This was one of Pemberton Bryce's ready inventions. He had
not the least intention of ever seeing or communicating with
the late vicar of Braden Medworth again; Mr. Gilwaters had
served his purpose for the time being. He went away from
Bayswater, and, an hour later, from London, highly satisfied.
In his opinion, Mark Ransford, seventeen years before, had
taken advantage of his friend's misfortunes to run away with
his wife, and when Brake, alias Braden, had unexpectedly
turned up at Wrychester, he had added to his former wrong by
the commission of a far greater one.




CHAPTER X

DIPLOMACY


Bryce went back to Wrychester firmly convinced that Mark
Ransford had killed John Braden. He reckoned things up in his
own fashion. Some years must have elapsed since Braden, or
rather Brake's release. He had probably heard, on his
release, that Ransford and his, Brake's, wife had gone abroad
--in that case he would certainly follow them. He might have
lost all trace of them; he might have lost his original
interest in his first schemes of revenge; he might have begun
a new life for himself in Australia, whence he had undoubtedly
come to England recently.
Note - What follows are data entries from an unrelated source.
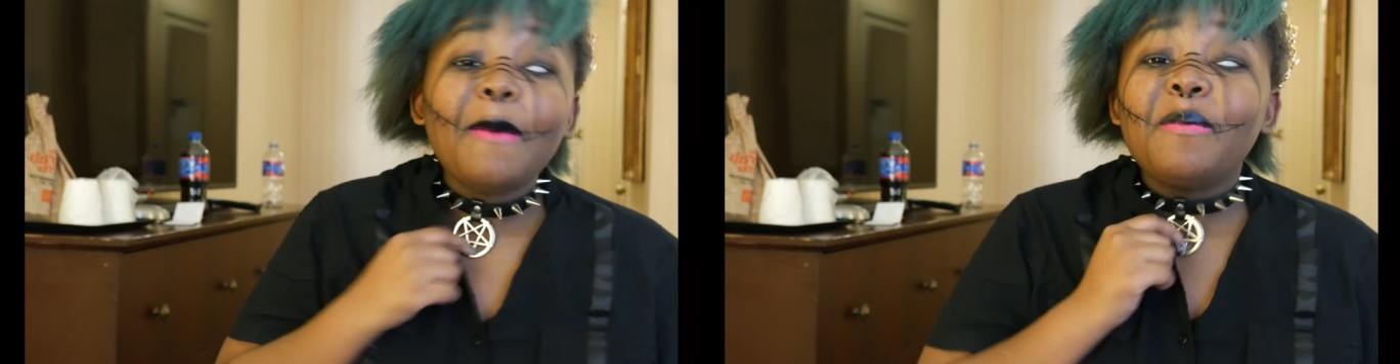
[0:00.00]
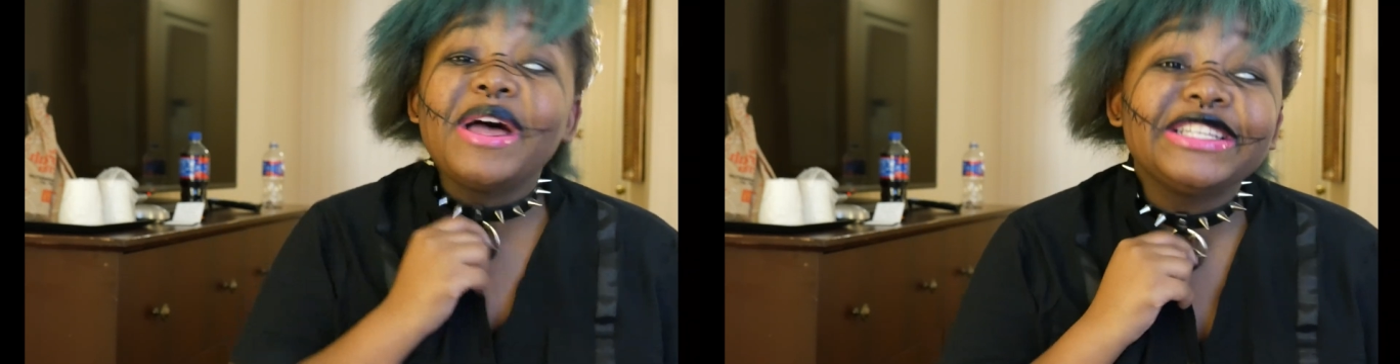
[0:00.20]

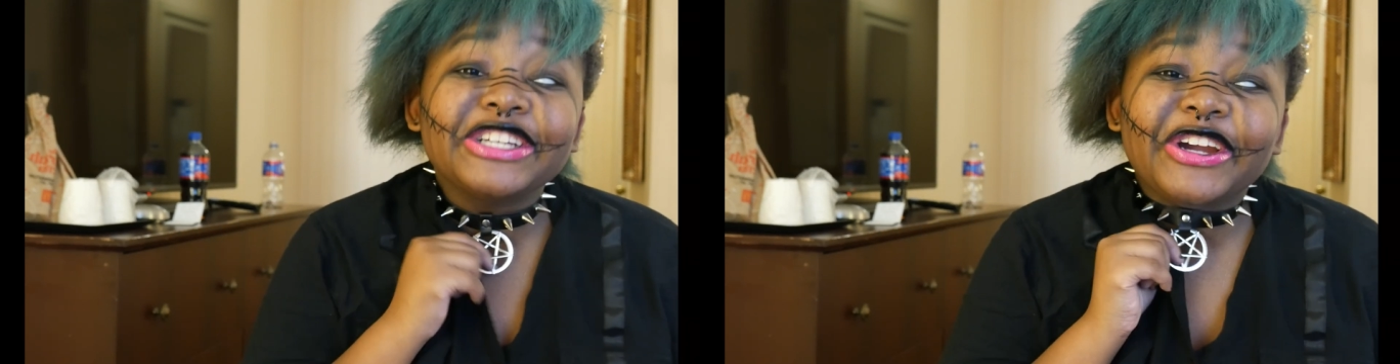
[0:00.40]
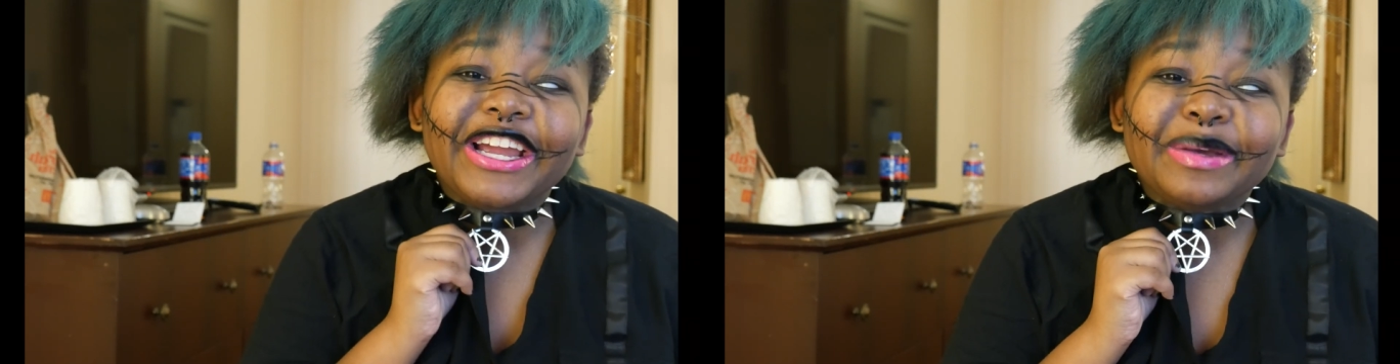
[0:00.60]

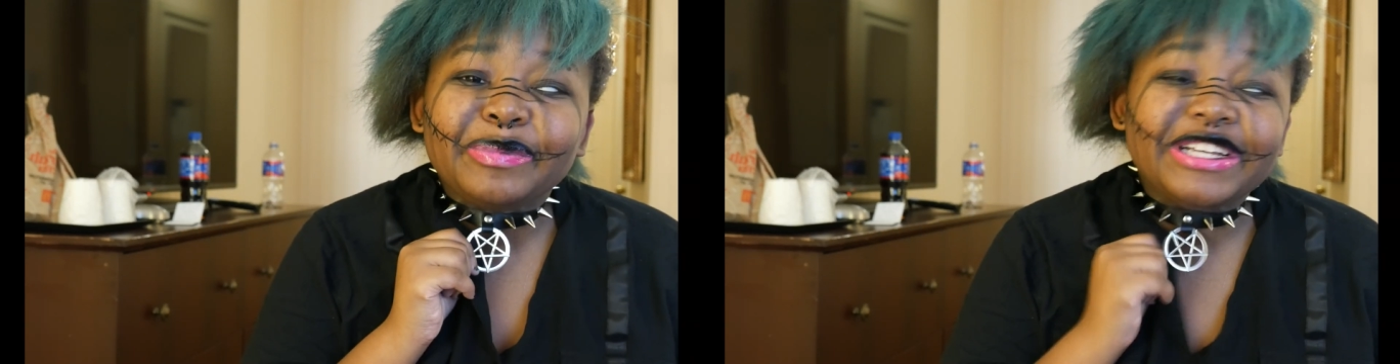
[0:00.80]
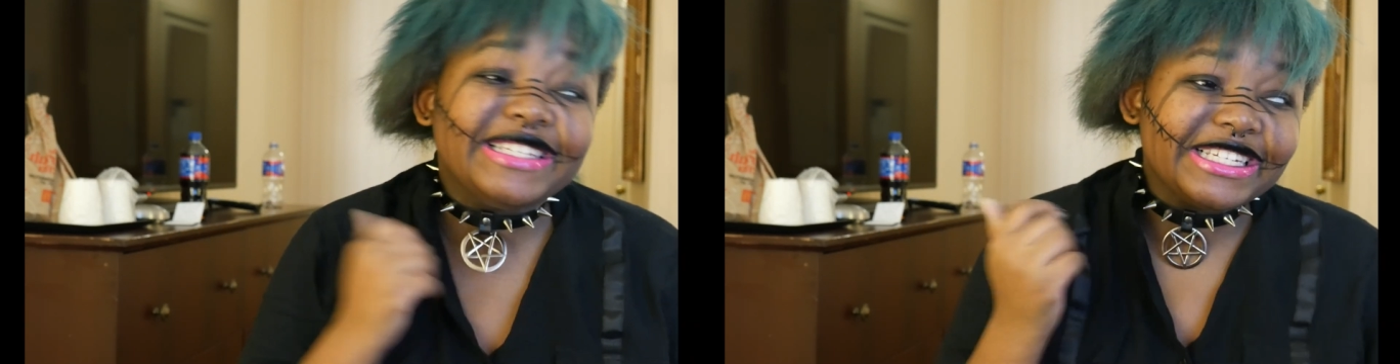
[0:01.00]
pentagram.
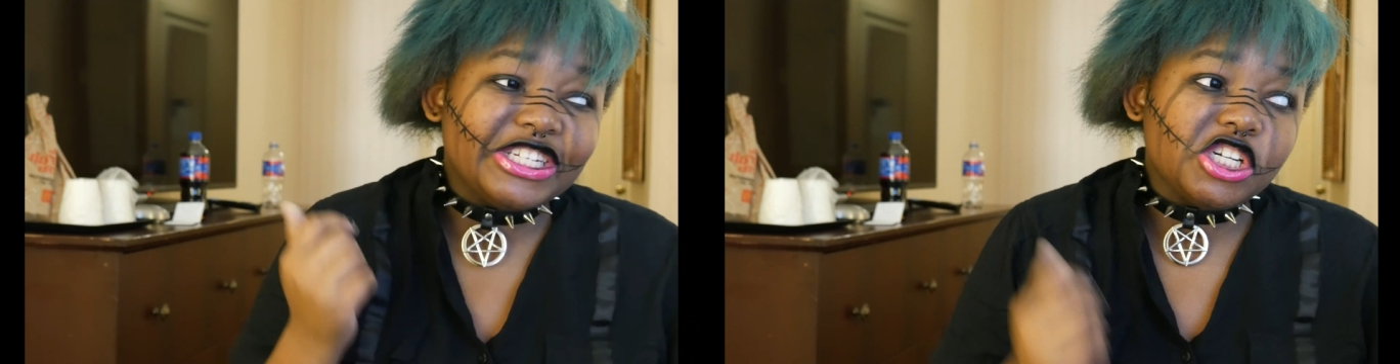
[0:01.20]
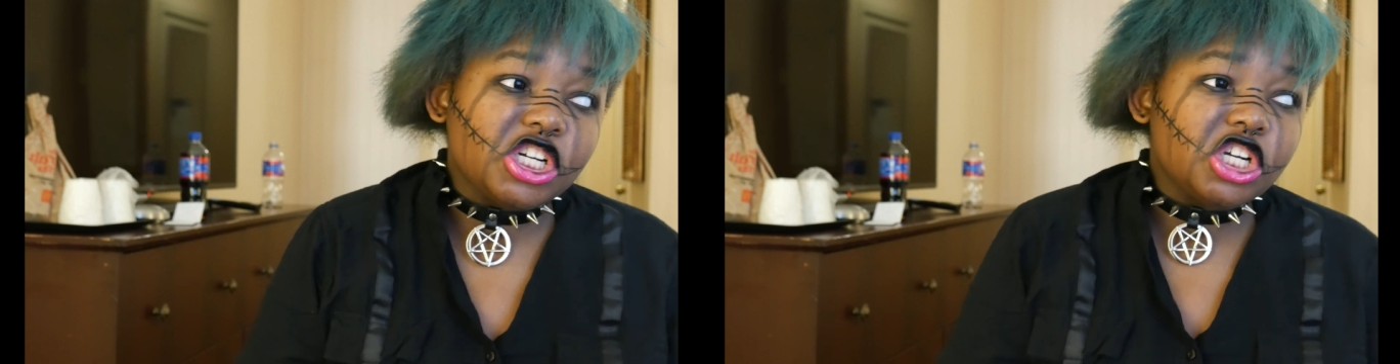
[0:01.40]
My
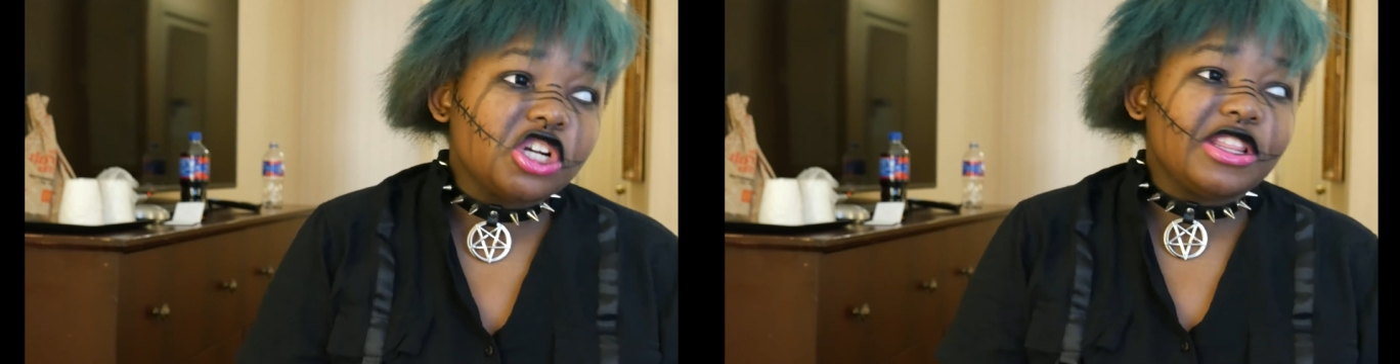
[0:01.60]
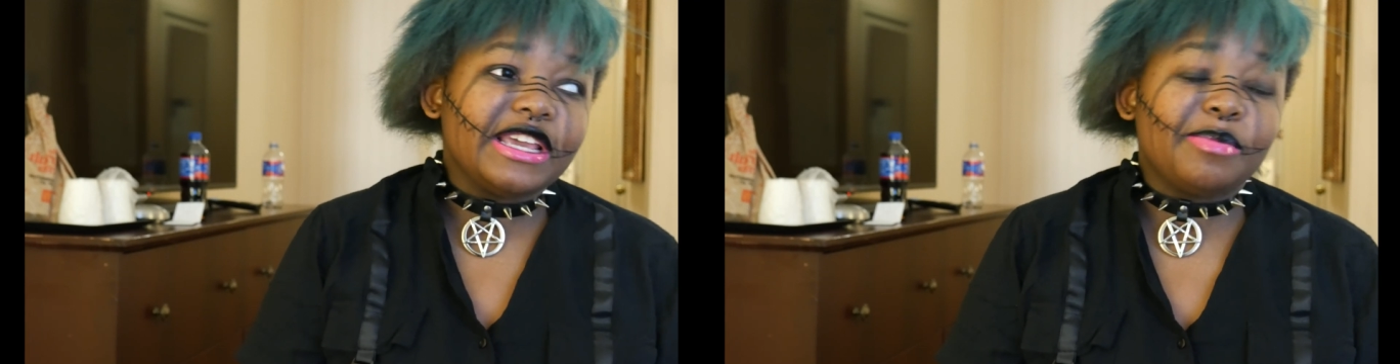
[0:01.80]
sister, like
But he had come, at last, and he
had evidently tracked Ransford to Wrychester--why, otherwise,
had he presented himself at Ransford's door on that eventful
morning which was to witness his death? Nothing, in Bryce's
opinion, could be clearer. Brake had turned up. He and
Ransford had met--most likely in the precincts of the
Cathedral. Ransford, who knew all the quiet corners of the
old place, had in all probability induced Brake to walk up
into the gallery with him, had noticed the open doorway, had
thrown Brake through it. All the facts pointed to that
conclusion--it was a theory which, so far as Bryce could see,
was perfect. It ought to be enough--proved--to put Ransford
in a criminal dock. Bryce resolved it in his own mind over
and over again as he sped home to Wrychester--he pictured the
police listening greedily to all that he could tell them if he
liked. There was only one factor in the whole sum of the
affair which seemed against him--the advertisement in the
Times. If Brake desired to find Ransford in order to be
revenged on him, why did he insert that advertisement, as if
he were longing to meet a cherished friend again? But Bryce
gaily surmounted that obstacle--full of shifts and subtleties
himself, he was ever ready to credit others with trading in
them, and he put the advertisement down as a clever ruse to
attract, not Ransford, but some person who could give
information about Ransford. Whatever its exact meaning might
have been, its existence made no difference to Bryce's firm
opinion that it was Mark Ransford who flung John Brake down
St. Wrytha's Stair and killed him. He was as sure of that as
he was certain that Braden was Brake. And he was not going to
tell the police of his discoveries--he was not going to tell
anybody. The one thing that concerned him was--how best to
make use of his knowledge with a view to bringing about a
marriage between himself and Mark Ransford's ward. He had set
his mind on that for twelve months past, and he was not a man
to be baulked of his purpose. By fair means, or foul--he
himself ignored the last word and would have substituted the
term skilful for it--Pemberton Bryce meant to have Mary
Bewery.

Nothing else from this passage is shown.